What is a Short Option Position?

A short position is an investment that generates a profit if the market, a market segment or a company’s stock goes down. There are many ways to “go short:”

Shorting a Stock

On Wall Street, the expression “short” has historically meant shorting the stock. This happens as follows: You learn that the ChangeWave Alliance has survey results showing that Dell (DELL) will soon lose market share to Hewlett-Packard (HPQ).

Suppose Dell is selling at $40. You call your broker and “borrow” 500 shares of Dell and immediately sell them. Yes, sell them. The money from the sale is placed in a margin account by your broker.

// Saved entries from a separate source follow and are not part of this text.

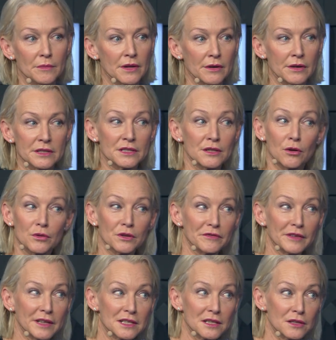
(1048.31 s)
there is no
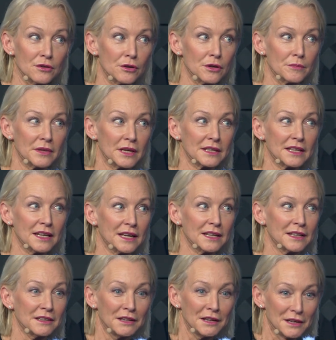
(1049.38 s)
defense in Europe that
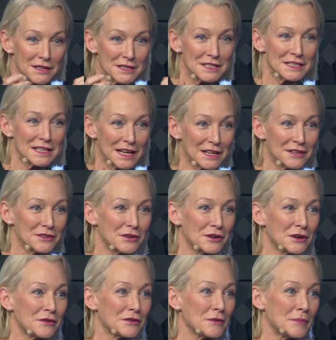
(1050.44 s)
can stand
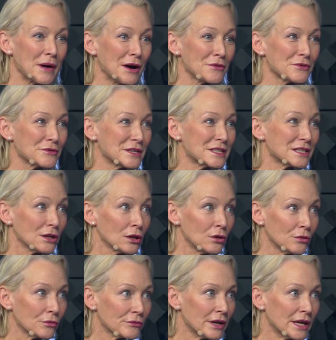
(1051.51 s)
the boundaries
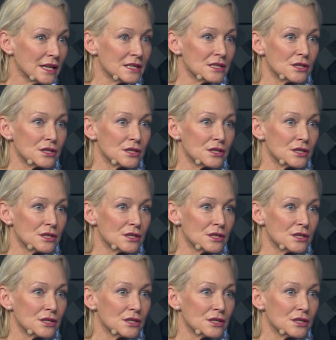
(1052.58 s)
alone, right?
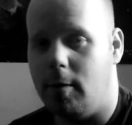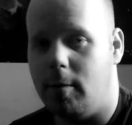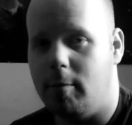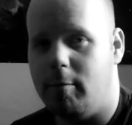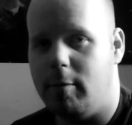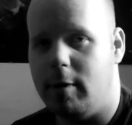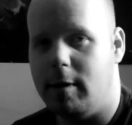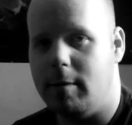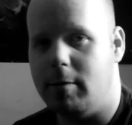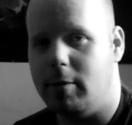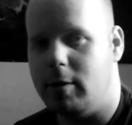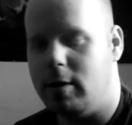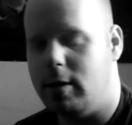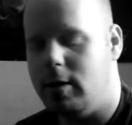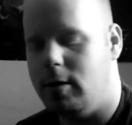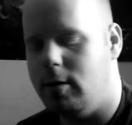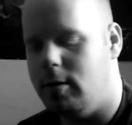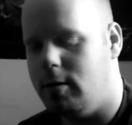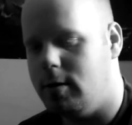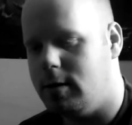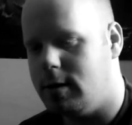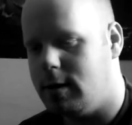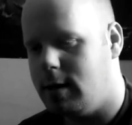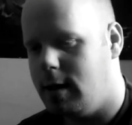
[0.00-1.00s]
people
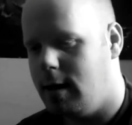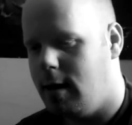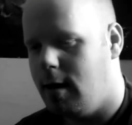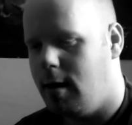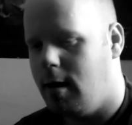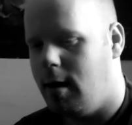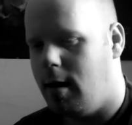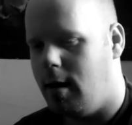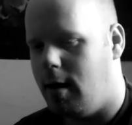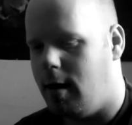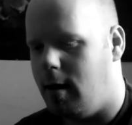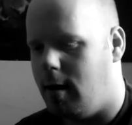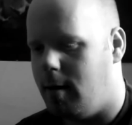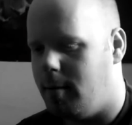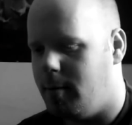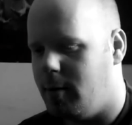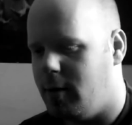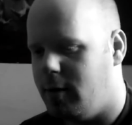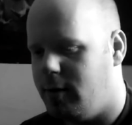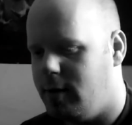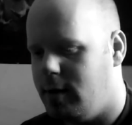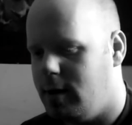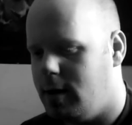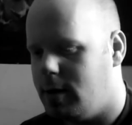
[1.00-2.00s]
use,
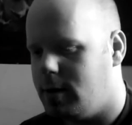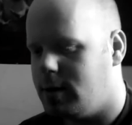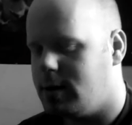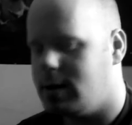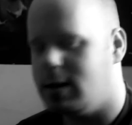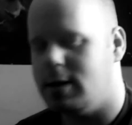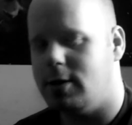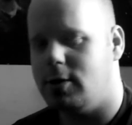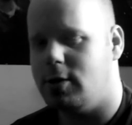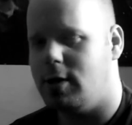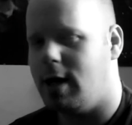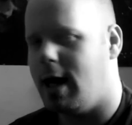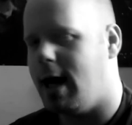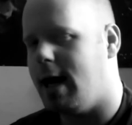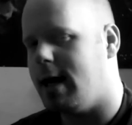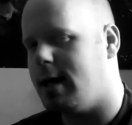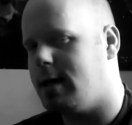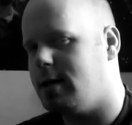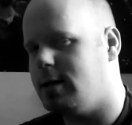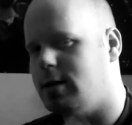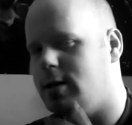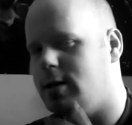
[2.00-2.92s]
if you notice the track is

Seven weeks later, the company announces it is losing market share and the price of the stock goes to $30. You buy 500 shares at that lower price, re-pay your broker, and keep the $10 difference between the price of the stock when you borrowed it and the price of the stock when you re-paid the loan.

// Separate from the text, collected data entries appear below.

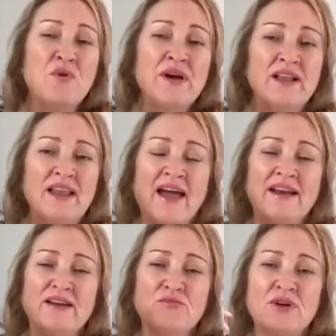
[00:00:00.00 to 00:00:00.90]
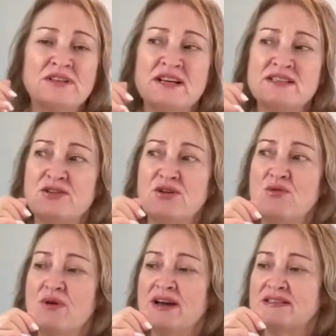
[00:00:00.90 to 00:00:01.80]
It will, and it doesn't
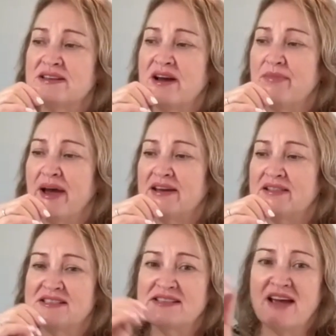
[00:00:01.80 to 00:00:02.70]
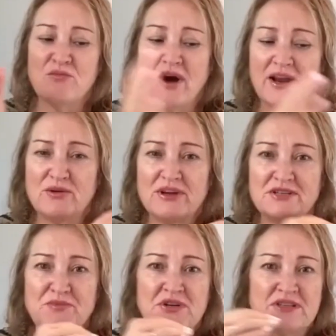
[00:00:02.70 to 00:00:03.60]
always come back in the same way to
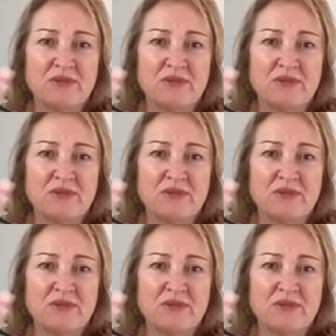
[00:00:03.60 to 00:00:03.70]
each person.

You have a 25% profit in seven weeks, minus interest costs on the loan of borrowed stock.

Buying a Put Option

A put option contract is a contract to “put,” or force someone to buy, a stock at a fixed price sometime in the future. A put option contract has a limited duration and expires or the buyer can exercise the contract at any time during the life of the option.

Puts are used by investors going short who do not want to borrow the stock or want more leverage — a rapidly appreciating put generates a better-percentage return than a traditional short position.

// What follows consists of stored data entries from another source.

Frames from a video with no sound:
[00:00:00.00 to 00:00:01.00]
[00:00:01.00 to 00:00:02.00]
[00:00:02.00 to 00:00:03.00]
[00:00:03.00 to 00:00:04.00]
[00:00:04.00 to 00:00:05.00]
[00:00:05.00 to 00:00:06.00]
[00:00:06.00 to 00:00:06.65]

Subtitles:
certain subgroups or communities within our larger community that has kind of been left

Let’s look at Dell again — you decide to go short through the purchase of put option contracts. It is February; you buy a $40 put contract that expires in November. This put is selling for $3.50.

Seven weeks later, Dell releases the bad news and the stock drops to $30. The put you paid $3.50 for now sells for $12.50. Why? Because an owner of the put, on the day it can be exercised, can buy the stock in the open market for $30 and “put” that stock, or force someone to buy it, for $40, a $10 profit.

The other $2.50 in the put price is called the premium and represents the time value of money. You have a more than 300% profit in seven weeks, and you took on a whole lot less risk by buying the put options than by shorting the shares outright.

Buying LEAPS

LEAPS are both calls and puts that you can hold for a longer time horizon than regular shorter-term options — up to two and a half years — which gives them potentially different tax treatment.

LEAPS are more expensive — the premiums are greater because they are held longer — but are also less volatile than shorter-term puts. You can buy a LEAP put if the slide in a company or sector is evident but looks like it will take some time to play out.

Selling a Covered Call Option

Investors don’t think of this as shorting, but it is. Selling a call option contract gives someone else the right to buy a stock at a fixed price at a fixed date in the future based on a stock you hold in your portfolio.

You are selling this call against shares you hold long because you do not believe the price of the stock will rise above the “strike price” of the call — the price at which the owner of the call can buy the stock from you. Selling a covered call at a strike price above the current price of a stock is best described as a “defensive position.”

Selling a covered call at a strike price below the current price of the stock is clearly another way to short a stock.


Other Methods

There are other methods for shorting a stock, such as selling a naked call (i.e., you sell a call without owning the underlying stock), but they are unsuitable for individual investors, not just because of their risk but virtually all credible stock brokers will not let individuals write naked calls.

There are a variety of ways to establish a bearish or even neutral position by shorting stocks, selling calls, or by buying shorter-term or longer-term put options. You can make unlimited profits by shorting the stock or the calls, but if the stock starts going up, you might find yourself facing potentially unlimited losses.

Only you know how much risk you can afford to take on, but if you’re looking to define your risk from the outset, then buying put options is probably your best bet. The most you can lose is what you spend to enter the trade, and the more the stock drops, the more profits you can make.